Jeffrey Tambor and Alexandra Billings in a scene from "Transparent." (Courtesy Amazon)
Jeffrey Tambor and Alexandra Billings in a scene from "Transparent." (Courtesy Amazon)

While the show has been acclaimed for its progressiveness, it has also been criticized, primarily because Jeffrey Tambor, who won a Golden Globe for his performance as Maura, is a cisgender man. Billings says she understands and even predicted the outcry over the casting choice, but she is proud to be a part of the team, nonetheless. She points to the authenticity of the storyline — one inspired by the producer’s own experience with her father —, the presence of the trans community in the cast, crew and, most recently, the writers’ room, and the “profound[ity],” “roman[ce],” “kindness” and “intelligen[ce]” Tambor brings to his role as reasons why the production should be celebrated, not lambasted. Billings hails the work as not only important (“all art is important”), but “actual.”

For attendees of climACTS! WET and fans of “Transparent,” a walk-on role is one of the prizes to be bid on during the evening's live auction.
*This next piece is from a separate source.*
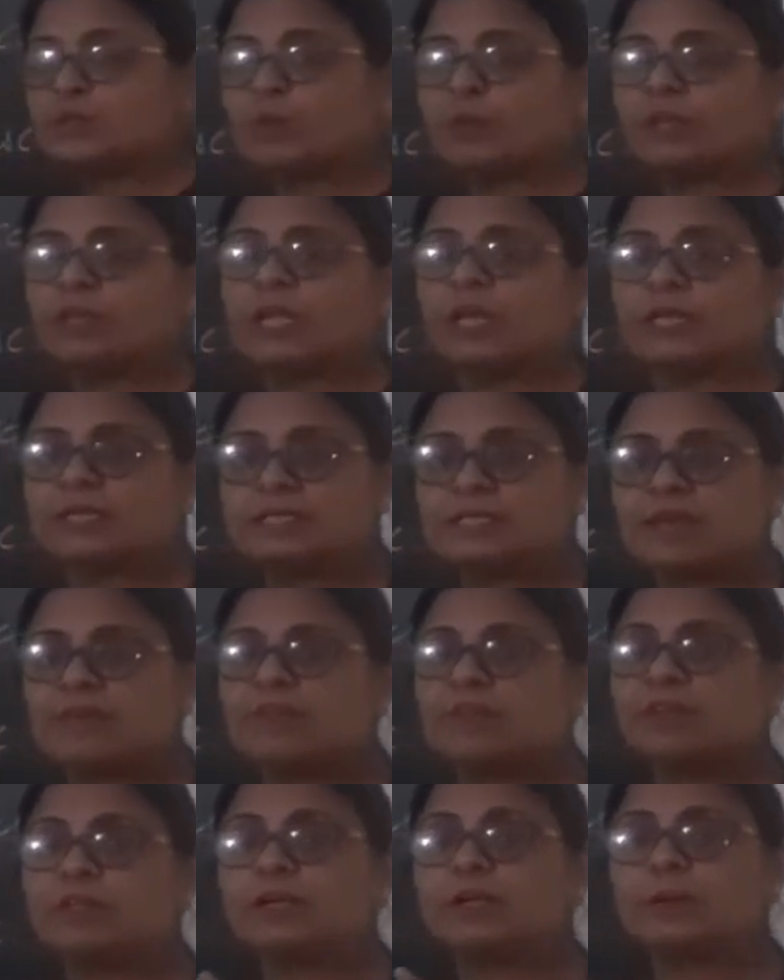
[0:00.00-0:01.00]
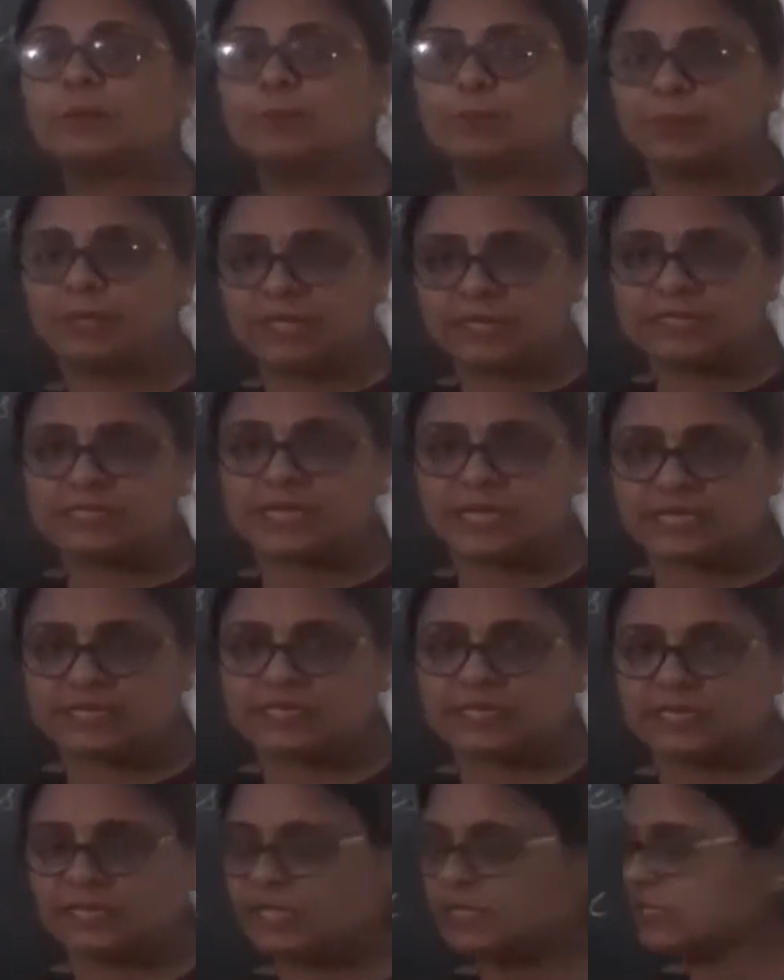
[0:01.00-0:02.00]
one, that is having the complete sense
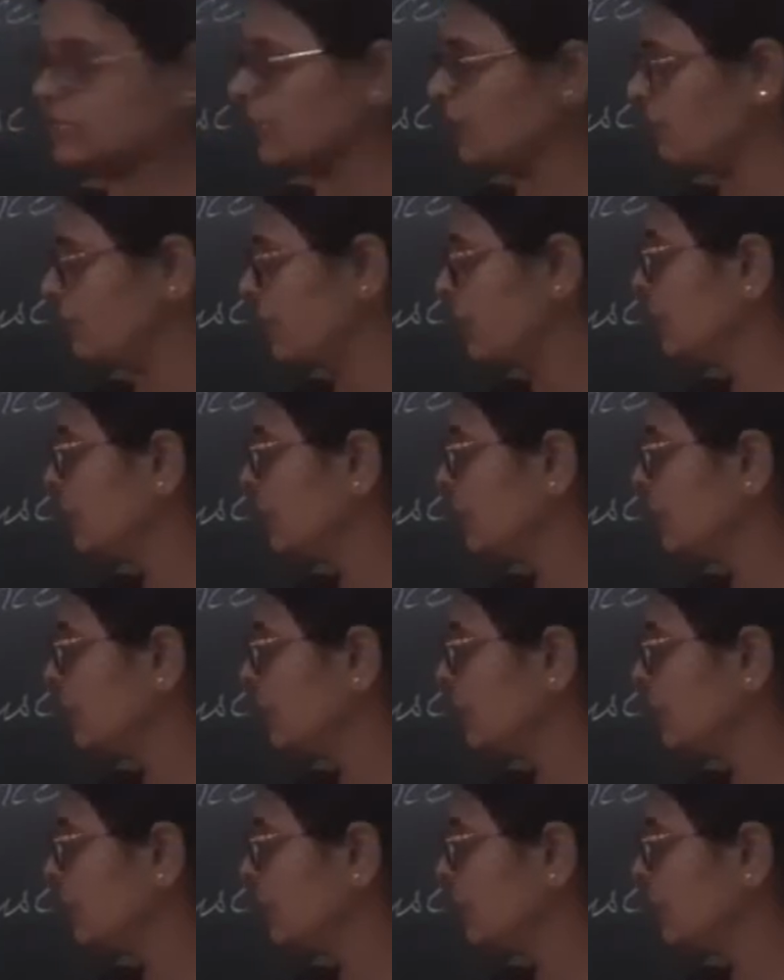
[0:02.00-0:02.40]
in itself.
As our conversation steers back towards The Theater Offensive, Billings says, “I love their work with youth!” She continues: “Their ability to pass generational and historic LGBT information — you can’t put a price on that. That’s extraordinary. We can’t fade away, our history can’t fade away. People think that — and this is true in our own queer lives — we sort of appeared in 1970. Like, there were no queer people before Stonewall, it all happened at Stonewall. Stonewall is a huge milestone, but we have been around since the beginning of time. I think that’s an important thing to tell the young queer generation.”
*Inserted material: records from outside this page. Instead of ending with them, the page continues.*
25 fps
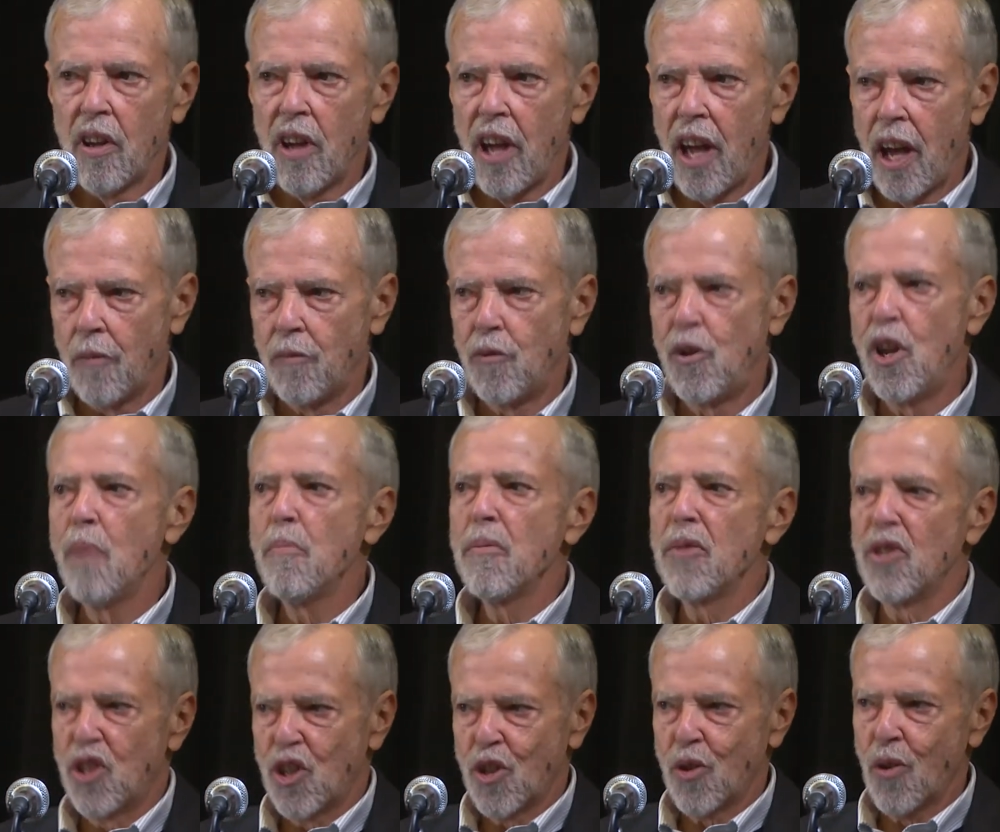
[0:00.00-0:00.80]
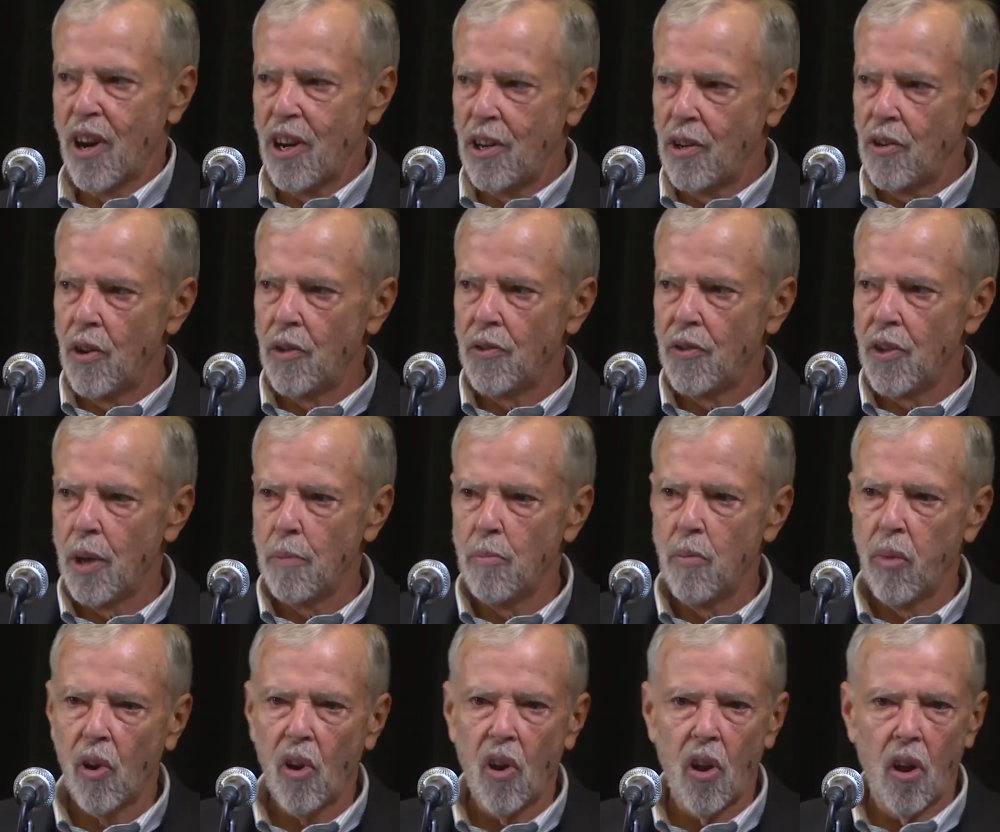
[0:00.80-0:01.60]
have demonstrated that they
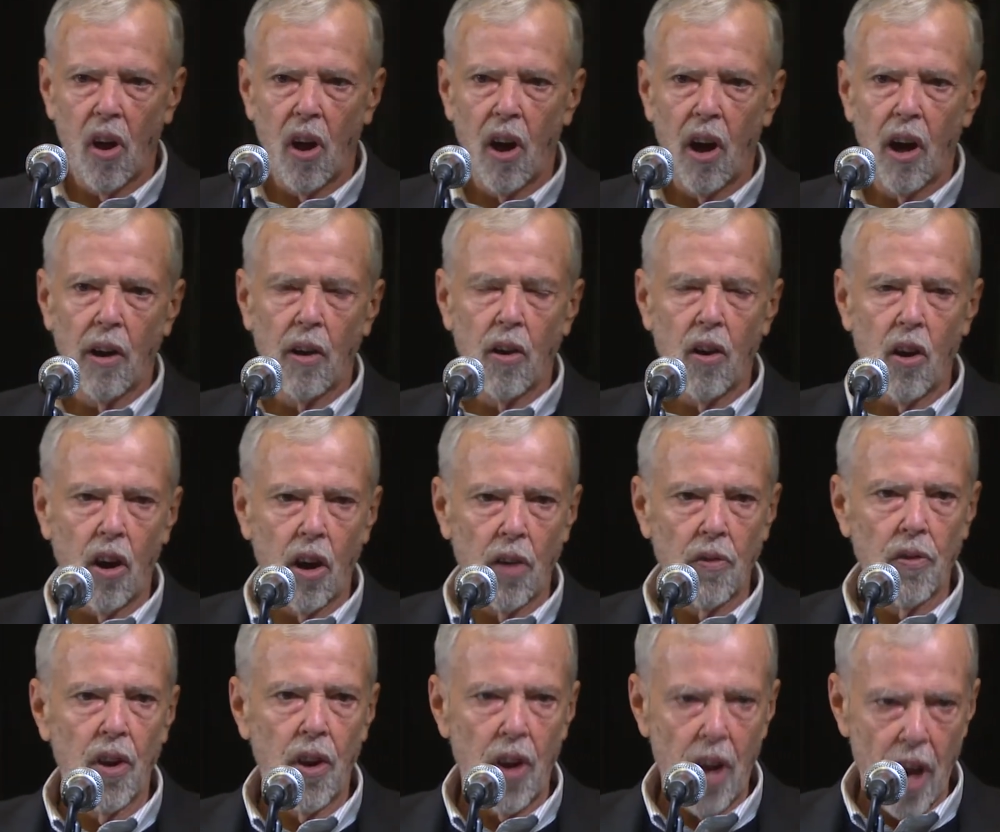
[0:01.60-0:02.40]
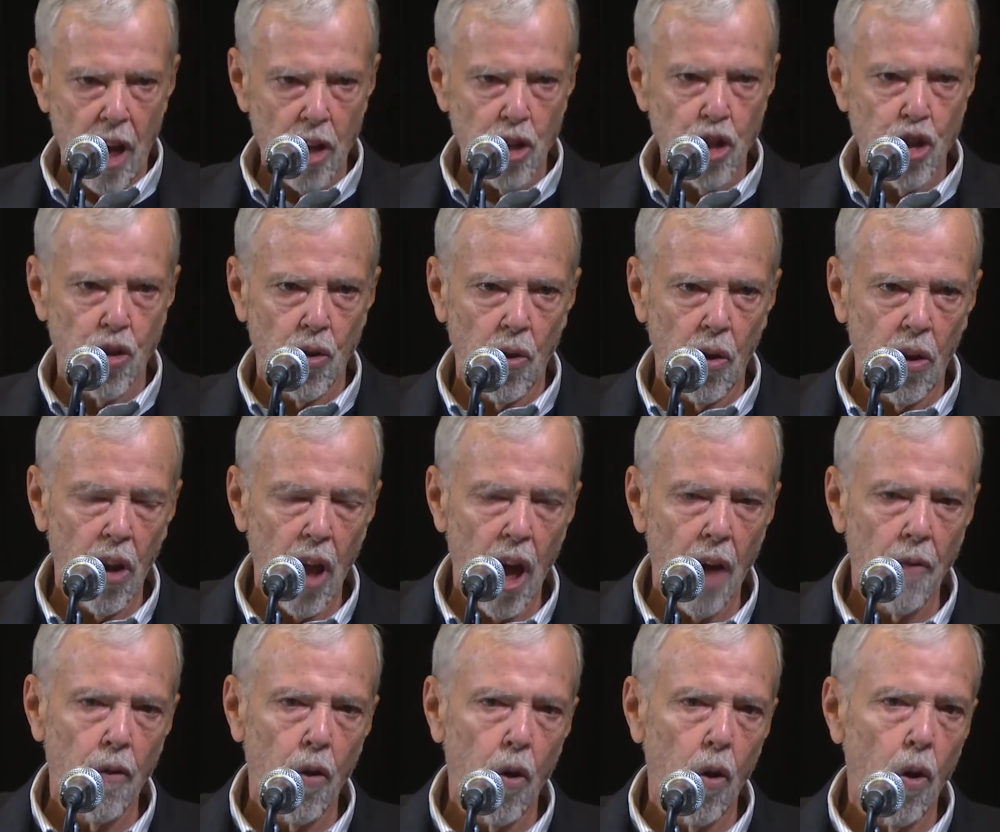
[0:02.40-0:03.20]
belong on the national
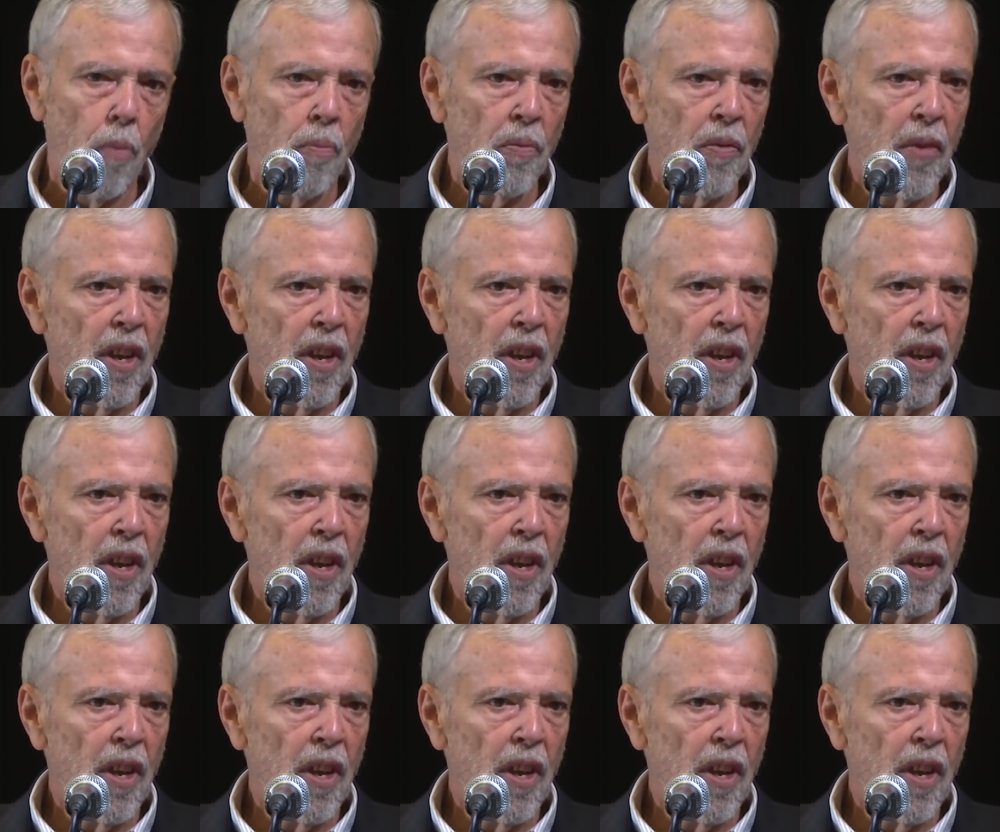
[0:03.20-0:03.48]
level.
Members of The Theater Offensive’s vast youth programming, such as True Colors, the oldest out and allied youth theater troupe in the world, will benefit from funds raised at climACTS! WET, but due to the 21+ plus environment, they will not be permitted to join the raucous revelry. However, they will have a chance to interact with Billings during a meet-and-greet prior to the event.
ClimACTS! WET promises an evening of lubrication and titillation regardless of and in celebration of one’s sexual orientation. Visit The Theater Offensive’s website for tickets and more information on the March 26 fundraiser. 
“No, guests are not ambushed with water balloons,” says Bazo, “but if you want to jump into a pool with a model, that is your right.”